Related papers: Benchmarking LLMs for Predictive Applications in the Intensive Care Units

Benchmarking LLMs for Predictive Applications in the Intensive Care Units

URL: http://arxiv.org/abs/2512.20520v1
Date: Tue, 23 Dec 2025 17:08:31 GMT
Title: Benchmarking LLMs for Predictive Applications in the Intensive Care Units
Authors: Chehak Malhotra, Mehak Gopal, Akshaya Devadiga, Pradeep Singh, Ridam Pal, Ritwik Kashyap, Tavpritesh Sethi,
Abstract summary: This study compares large language models, including GatorTron-Base (trained on clinical data), Llama 8B, and Mistral 7B, against models like BioBERT, DocBERT, BioClinicalBERT, Word2Vec, and Doc2Vec.<n>To achieve meaningful clinical outcomes, future efforts in training LLMs should prioritize developing models capable of predicting clinical trajectories.
Score: 2.301368952468297
License: http://creativecommons.org/licenses/by/4.0/
Abstract: With the advent of LLMs, various tasks across the natural language processing domain have been transformed.
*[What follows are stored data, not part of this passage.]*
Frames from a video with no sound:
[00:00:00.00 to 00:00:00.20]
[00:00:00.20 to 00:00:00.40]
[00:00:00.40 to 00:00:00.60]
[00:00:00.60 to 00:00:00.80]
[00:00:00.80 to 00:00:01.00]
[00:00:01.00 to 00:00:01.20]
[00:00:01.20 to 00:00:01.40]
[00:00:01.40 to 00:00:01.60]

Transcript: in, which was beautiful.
However, their application in predictive tasks remains less researched. This study compares large language models, including GatorTron-Base (trained on clinical data), Llama 8B, and Mistral 7B, against models like BioBERT, DocBERT, BioClinicalBERT, Word2Vec, and Doc2Vec, setting benchmarks for predicting Shock in critically ill patients. Timely prediction of shock can enable early interventions, thus improving patient outcomes. Text data from 17,294 ICU stays of patients in the MIMIC III database were scored for length of stay > 24 hours and shock index (SI) > 0.7 to yield 355 and 87 patients with normal and abnormal SI-index, respectively. Both focal and cross-entropy losses were used during finetuning to address class imbalances. Our findings indicate that while GatorTron Base achieved the highest weighted recall of 80.5%, the overall performance metrics were comparable between SLMs and LLMs. This suggests that LLMs are not inherently superior to SLMs in predicting future clinical events despite their strong performance on text-based tasks. To achieve meaningful clinical outcomes, future efforts in training LLMs should prioritize developing models capable of predicting clinical trajectories rather than focusing on simpler tasks such as named entity recognition or phenotyping.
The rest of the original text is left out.